Setelah acara makan-makan di perkarangan depan gereja, keduanya tidak langsung ke rumah yang dibeli Ben untuk mereka berdua, melainkan ke hotel. Di sana Ben pun tak langsung mengajaknya untuk melakukan hubungan suami-istri.
"Kenapa?" Dahi Callista mengernyit. "Bukannya kamu nggak sabar melakukannya dengan aku?"
"Ada hal yang aku tanyakan."
"Soal?"
Ben telentang di atas tempat tidur. Dia menepuk sisi kosong sebelahnya. "Sini, tidur sama aku."
"Jadi mau tanya atau mau tidur?" Kendati begitu Callista mengikuti keinginan pria itu. Dia merebahkan dirinya di samping Ben. Sebelum menikah, dia gugup untuk melakukannya, namun entah mengapa setelah mereka sudah sah menjadi suami-istri, dia tenang saja.
Hal itu tak pelak melegakan Ben. Dia kini betul memahami, bahwa yang menjadi jarak baginya dan Callista adalah status mereka dulu yang belum menikah, bukan karena dia yang menakutkan bagi Callista.
Ben merangkul istrinya sementara tangan yang lain membelai perut Callista. "Sayang, aku mau tahu soal Narren itu. Kamu mutusin dia gitu aja?"

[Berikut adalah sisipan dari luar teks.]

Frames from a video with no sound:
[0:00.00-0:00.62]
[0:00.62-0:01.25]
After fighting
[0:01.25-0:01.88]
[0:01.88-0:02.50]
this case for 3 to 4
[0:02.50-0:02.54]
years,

"Kamu menanyakan pria lain di hari pernikahan kita?" Mata Callista menyipit.
"Ya, aku kan ingin tahu saja."
"Setelah malam kamu datang ke rumahku, memintaku untuk menerima lamaranmu, aku langsung menghubunginya. Aku bilang, aku masih mencintai kamu."
"Dan dia langsung oke?"
Callista menggeleng. Membicarakan pria lain di saat dia bersama suaminya menimbulkan rasa tak nyaman baginya. "Dia bilang akan selalu ada untuk aku begitu kamu menyakiti aku."

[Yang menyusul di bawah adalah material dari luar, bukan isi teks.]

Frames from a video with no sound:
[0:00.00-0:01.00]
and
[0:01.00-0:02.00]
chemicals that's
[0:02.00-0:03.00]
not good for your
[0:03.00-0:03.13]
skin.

"Terus kenapa kamu tetap milih aku? Apa kamu.. masih marah soal sikap aku sebelum kita menikah?"
Callista menggeleng. "Asal kamu menepati janji setia kamu, aku nggak akan marah kok, Sayang."
"Jawab aku dulu. Kenapa kamu tetap ingin menikah dengan aku?"
"Selama ini aku ragu apakah aku bisa membahagiakan kamu. Aku ragu apakah kita bisa saling menyenangkan perasaan setelah menikah," kata Callista lirih. "Tapi ketika malam itu kamu datang. Ya, saat kamu datang dan kamu justru ingin mempertahankan hubungan ini, aku tahu aku tak butuh siapa pun lagi selain kamu. Yang sabar sama aku, yang bisa nerima aku, ya hanya kamu."
Mata Callista membesar saat tiba-tiba bibirnya dikecup suaminya. Namun, di detik kemudian dia tersenyum, dan membalas ciuman suaminya dengan sama hangatnya.
"Kamu janji nggak akan ingat kesalahan aku?" tanya Ben di sela-sela ciumannya.
Callista tertawa kecil. "Tentu aku akan ingat sampai akhir hayatku, tapi aku tidak trauma kok!"
"Good!" Bibir Ben turun ke leher istrinya, lalu berhenti di dada Callista yang ranum, namun sebelum itu dia merasa cengkraman di bahunya. Dia mendongak. "Kenapa, Sayang?"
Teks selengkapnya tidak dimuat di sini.